Finding of increased caudate nucleus in patients with Alzheimer's disease
We recently performed a study to evaluate the clinical usefulness of an automated MRI assessment method called NeuroQuant® (NQ) in distinguishing Alzheimer's disease dementia (AD) from non‐dementia (subjective or mild cognitive impairment) or from other dementia disorders.4 A secondary finding of this study was that the volume of the caudate nucleus, as a ratio of total intracranial volume, was found to be larger in patients with AD compared to patients without dementia. We found this interesting and wanted to explore the results in greater depth with the aim of identifying factors that are associated with the NQ measurement of the caudate nucleus.

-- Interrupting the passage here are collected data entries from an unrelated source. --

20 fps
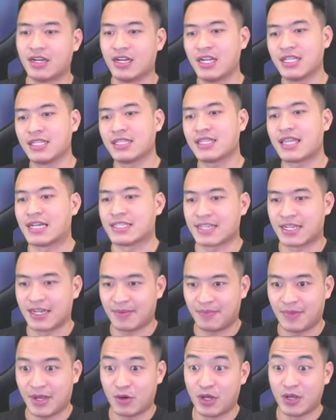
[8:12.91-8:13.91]
link tải giả
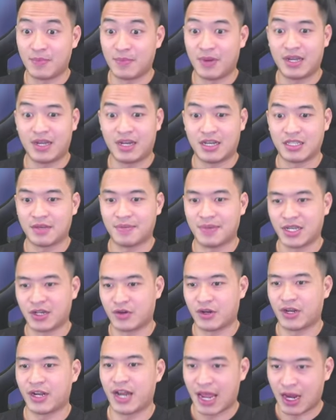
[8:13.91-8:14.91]
lập LD Player thì mình
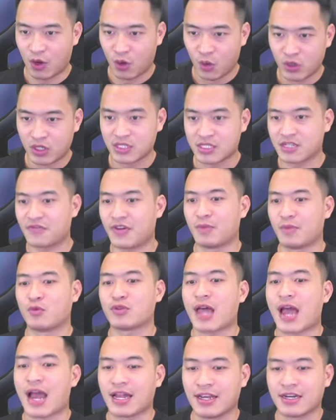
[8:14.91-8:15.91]
có để luôn ở dưới phần mô
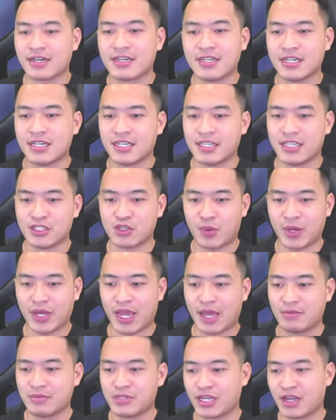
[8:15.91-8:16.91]
tả nhé thì chúc anh
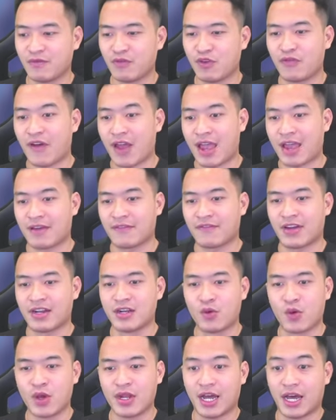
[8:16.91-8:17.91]
em chơi game vui vẻ và
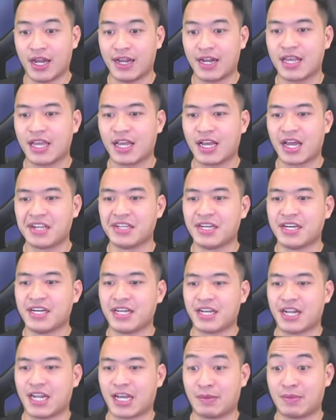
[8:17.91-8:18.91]
đừng quên ấn đăng ký kênh
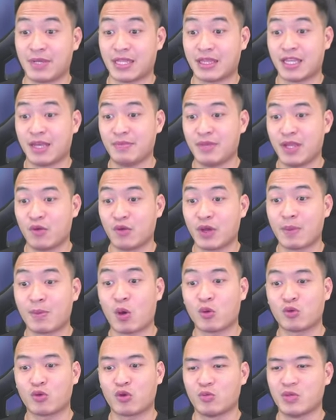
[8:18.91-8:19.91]
để cập nhật thêm nhiều gift
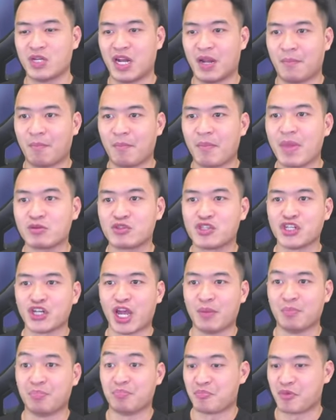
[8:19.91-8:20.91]
code cũng như là mẹo chơi
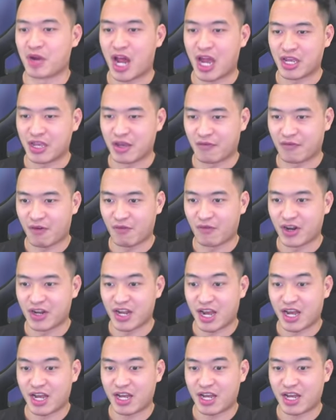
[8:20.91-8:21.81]
game đại hiệp phong vân nhé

The caudate nucleus is part of the striatum of the basal ganglia. Because of extensive afferent and efferent connections and cortico‐striato‐thalamic loops, the area is important for both cognition and motor function. Tangle and plaque pathology, the typical characteristics of Alzheimer's disease, have been found in several brain regions including the caudate nucleus, and studies have found atrophy of the caudate nucleus and other parts of the basal ganglia in the preclinical and clinical stages of AD.5
The caudate nucleus and hippocampus have demonstrated different roles in learning and memory processes; the caudate nucleus is involved in procedural learning,8 the formation of habits,9 and stimulus‐response learning10 which involves learning to produce a specific action in response to a stimulus such as a landmark. The hippocampus, on the other hand, is involved in explicit memory functions including episodic memory and allocentric spatial learning and memory, that is, learning and memory of the relationships between landmarks in the environment.11 Research has suggested that these different memory systems can function independently and can be competitive.12 Based on these findings, one can hypothesize that, during the progression of AD with increasing atrophy of the hippocampus, the caudate nucleus could potentially receive increasing stimulation, leading to a negative relationship between the volumes of the caudate nucleus and the hippocampus. Furthermore, Bohbot et al.14 studied 599 healthy participants between 8 and 80 years of age and found decreasing hippocampus‐dependent spatial learning strategies in favor of caudate nucleus‐dependent response learning strategies across the lifespan. So, an increase in caudate nucleus activity seems to even occur throughout the healthy lifespan.
We have found only one study reporting an increase of caudate nucleus volume in Alzheimer's disease. This was found to precede later atrophy in non‐symptomatic presenilin‐1 mutation carriers.15 In normal aging, the caudate nucleus volume has generally been found to decrease with age,16 but results from different studies are inconsistent.17 Walhovd et al.16described a U‐shaped trajectory of the volume of the caudate nucleus with age, such that more atrophy of the caudate nucleus is found in midlife and less atrophy in the later years of life. In addition, in total, less prominent age‐related atrophy was reported for the caudate nucleus as compared to other brain structures. Different segmenting methods have been suggested as a possible reason for the conflicting results,16 as the caudate nucleus has been found to be challenging to segment accurately.